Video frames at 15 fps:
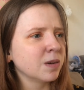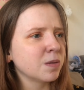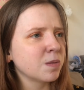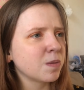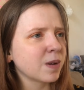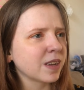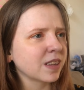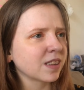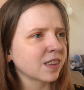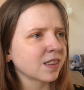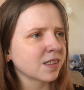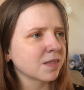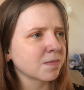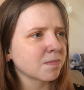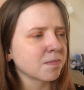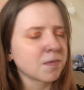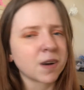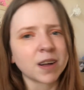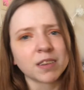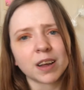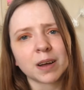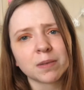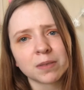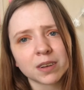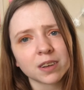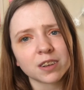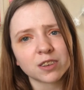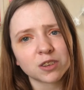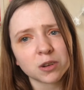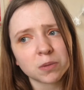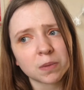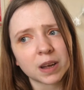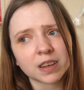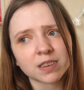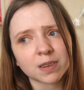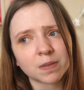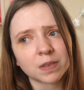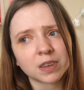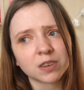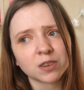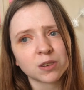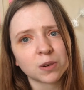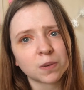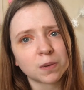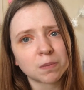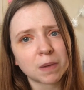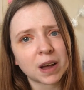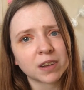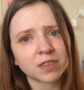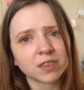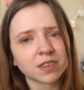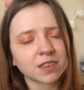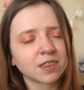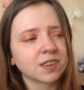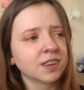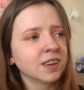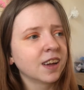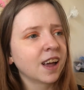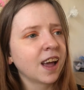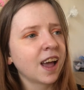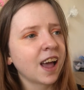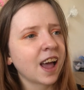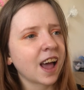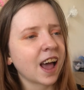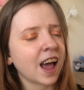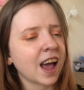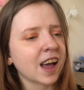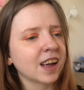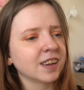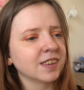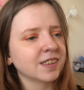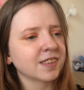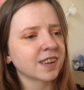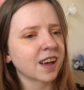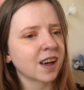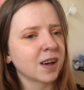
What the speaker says: with, well, I assume it has something to do with mountains. And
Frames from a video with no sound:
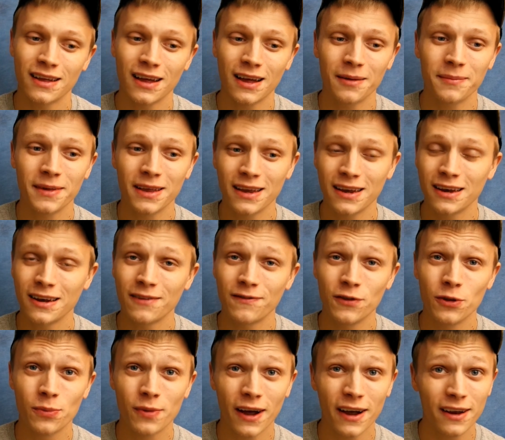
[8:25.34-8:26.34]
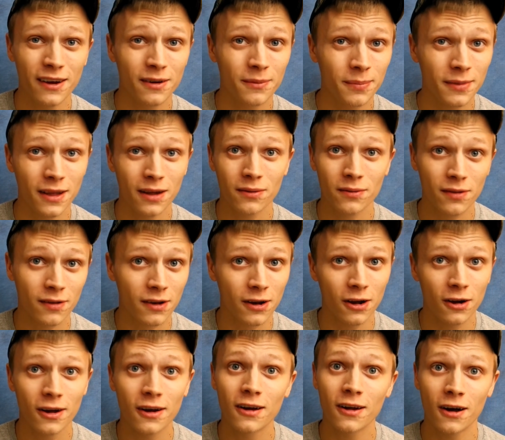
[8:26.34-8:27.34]
I mean, if you tighten them down
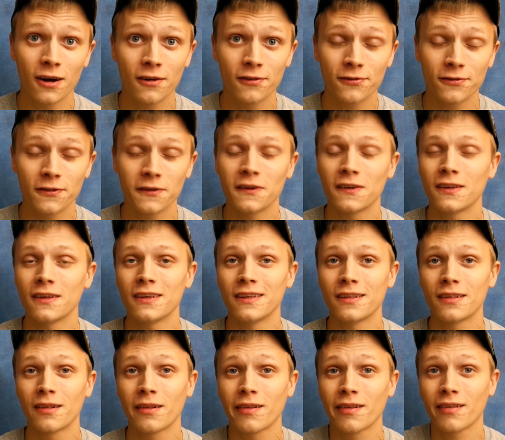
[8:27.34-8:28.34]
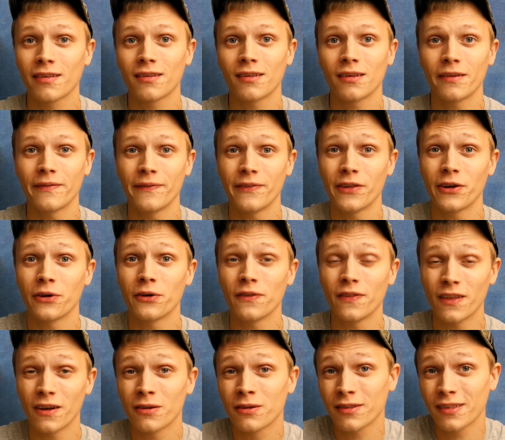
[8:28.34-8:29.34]
snug enough, it's they're
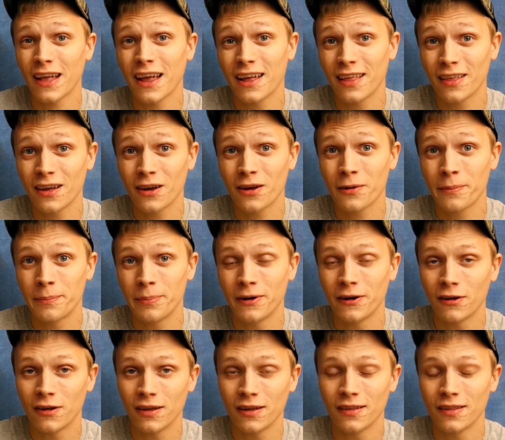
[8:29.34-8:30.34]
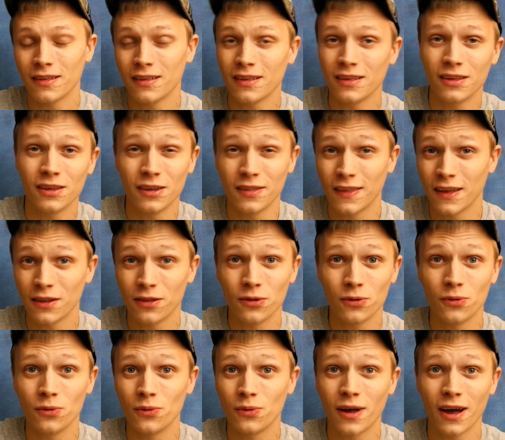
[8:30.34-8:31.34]
they stay there, but they
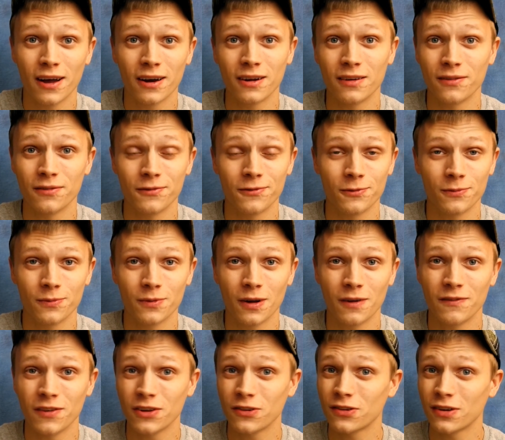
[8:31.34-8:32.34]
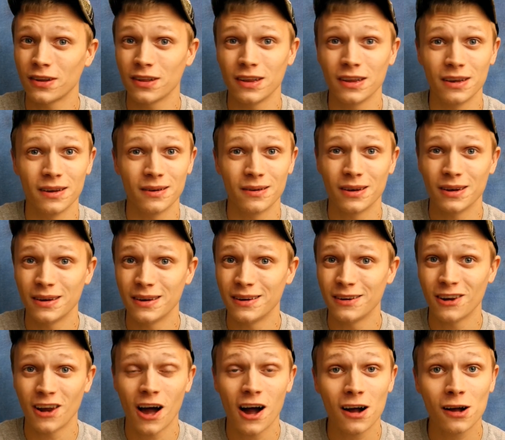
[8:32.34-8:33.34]
do kind of eventually
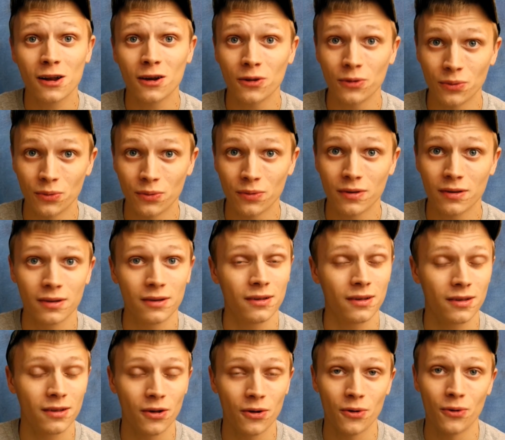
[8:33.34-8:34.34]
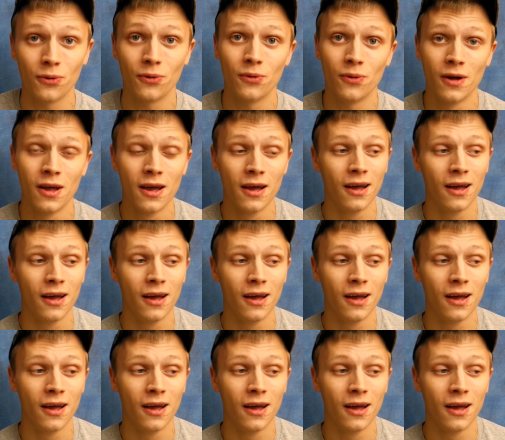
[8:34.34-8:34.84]
knock loose. So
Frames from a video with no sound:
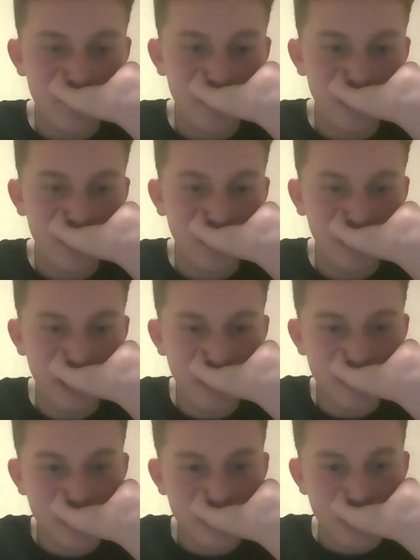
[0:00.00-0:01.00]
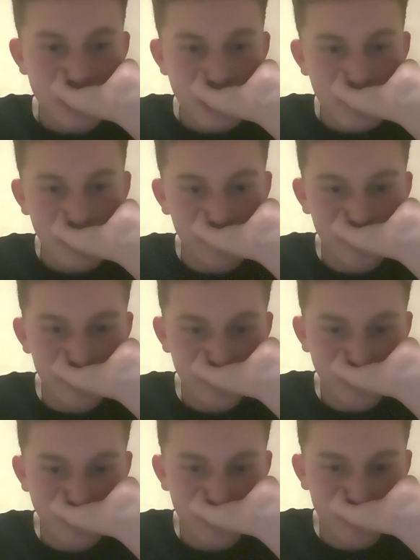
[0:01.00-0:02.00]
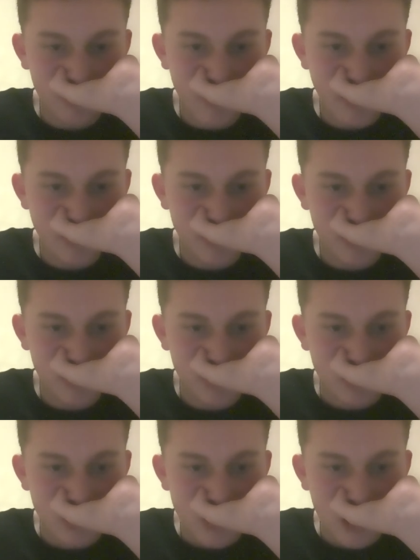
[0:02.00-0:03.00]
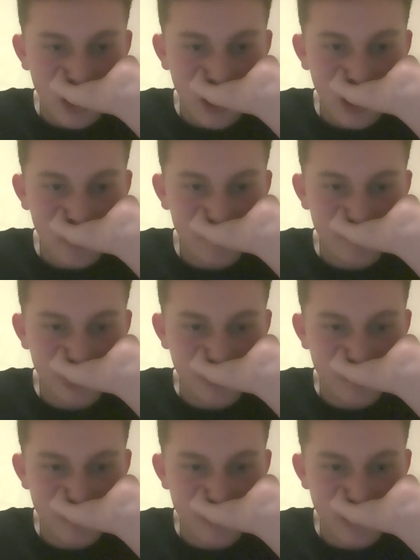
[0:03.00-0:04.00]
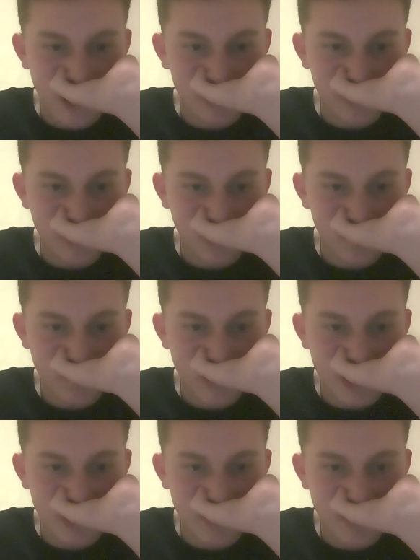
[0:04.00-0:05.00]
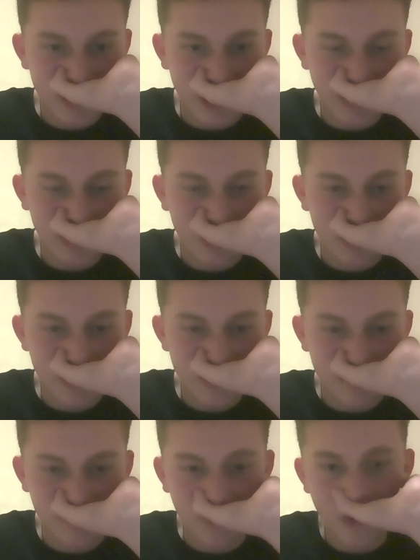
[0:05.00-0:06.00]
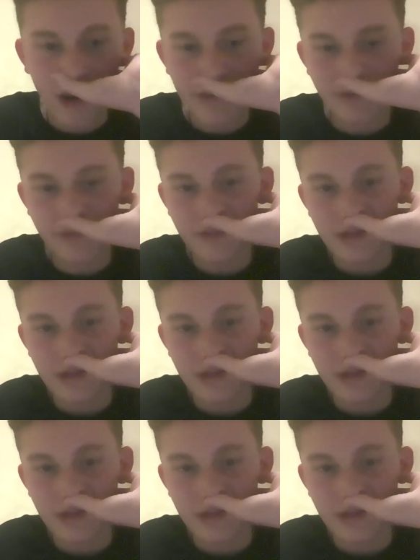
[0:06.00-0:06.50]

But I guess my first honourable mention, just missing out in the top 10, is K9 to 5.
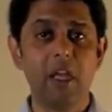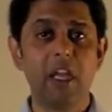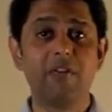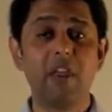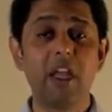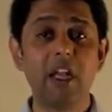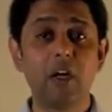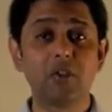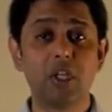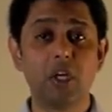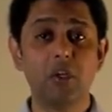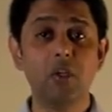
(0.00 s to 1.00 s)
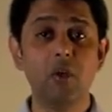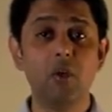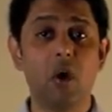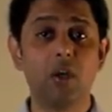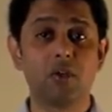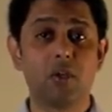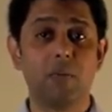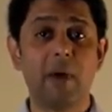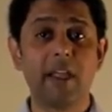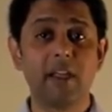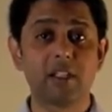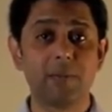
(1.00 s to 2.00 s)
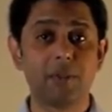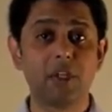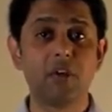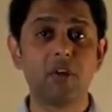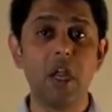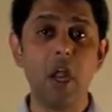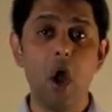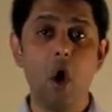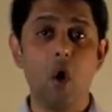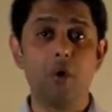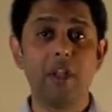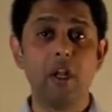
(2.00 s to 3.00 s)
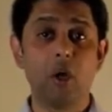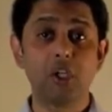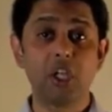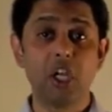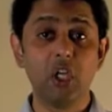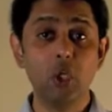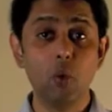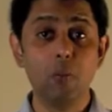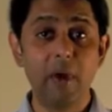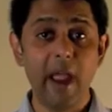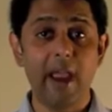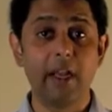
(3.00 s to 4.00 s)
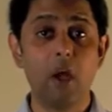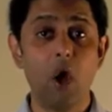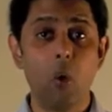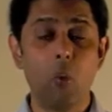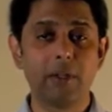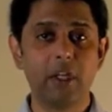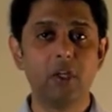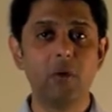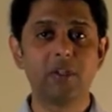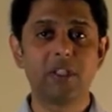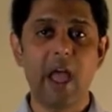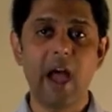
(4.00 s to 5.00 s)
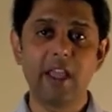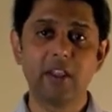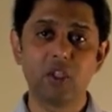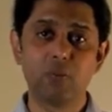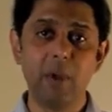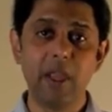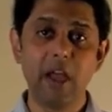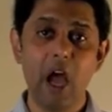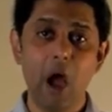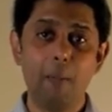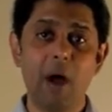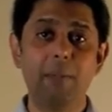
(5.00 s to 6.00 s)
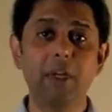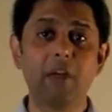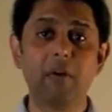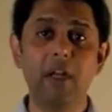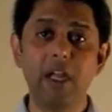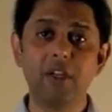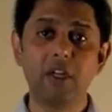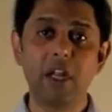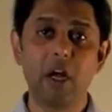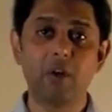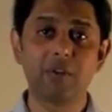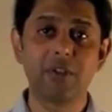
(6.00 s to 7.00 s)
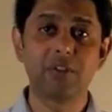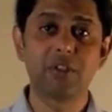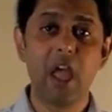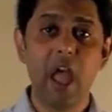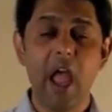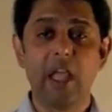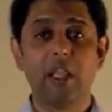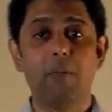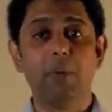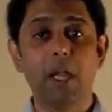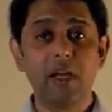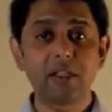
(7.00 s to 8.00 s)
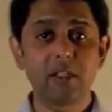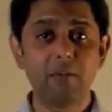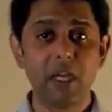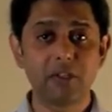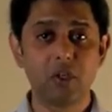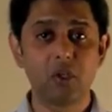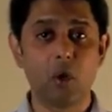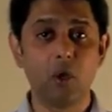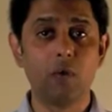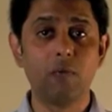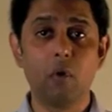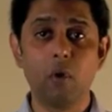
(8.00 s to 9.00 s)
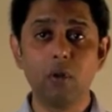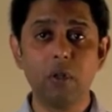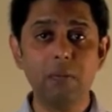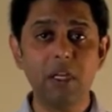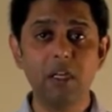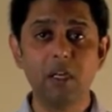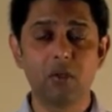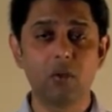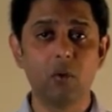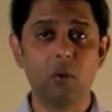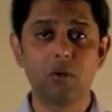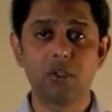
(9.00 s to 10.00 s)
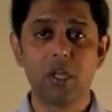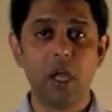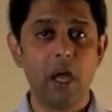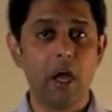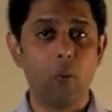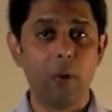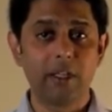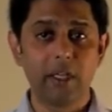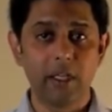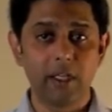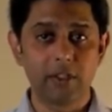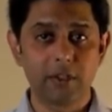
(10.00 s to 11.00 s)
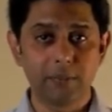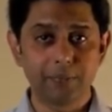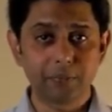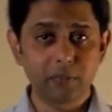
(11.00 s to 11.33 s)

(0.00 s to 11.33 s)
If they're announcing a new launch, or they're buying a subsidiary, or they're launching a new brand, what they do is they hire these big public relation houses and they blast the message all over all the media tools, whether it's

==================================================

**Description of the task**
Nothing but the lines above from the one that has "[8:28.34-8:29.34]" down to the one that has "(6.00 s to 7.00 s)" belongs in the answer, copied exactly, without pictures.

**Task answer**
[8:28.34-8:29.34]
snug enough, it's they're
[8:29.34-8:30.34]
[8:30.34-8:31.34]
they stay there, but they
[8:31.34-8:32.34]
[8:32.34-8:33.34]
do kind of eventually
[8:33.34-8:34.34]
[8:34.34-8:34.84]
knock loose. So
Frames from a video with no sound:
[0:00.00-0:01.00]
[0:01.00-0:02.00]
[0:02.00-0:03.00]
[0:03.00-0:04.00]
[0:04.00-0:05.00]
[0:05.00-0:06.00]
[0:06.00-0:06.50]

But I guess my first honourable mention, just missing out in the top 10, is K9 to 5.
(0.00 s to 1.00 s)
(1.00 s to 2.00 s)
(2.00 s to 3.00 s)
(3.00 s to 4.00 s)
(4.00 s to 5.00 s)
(5.00 s to 6.00 s)
(6.00 s to 7.00 s)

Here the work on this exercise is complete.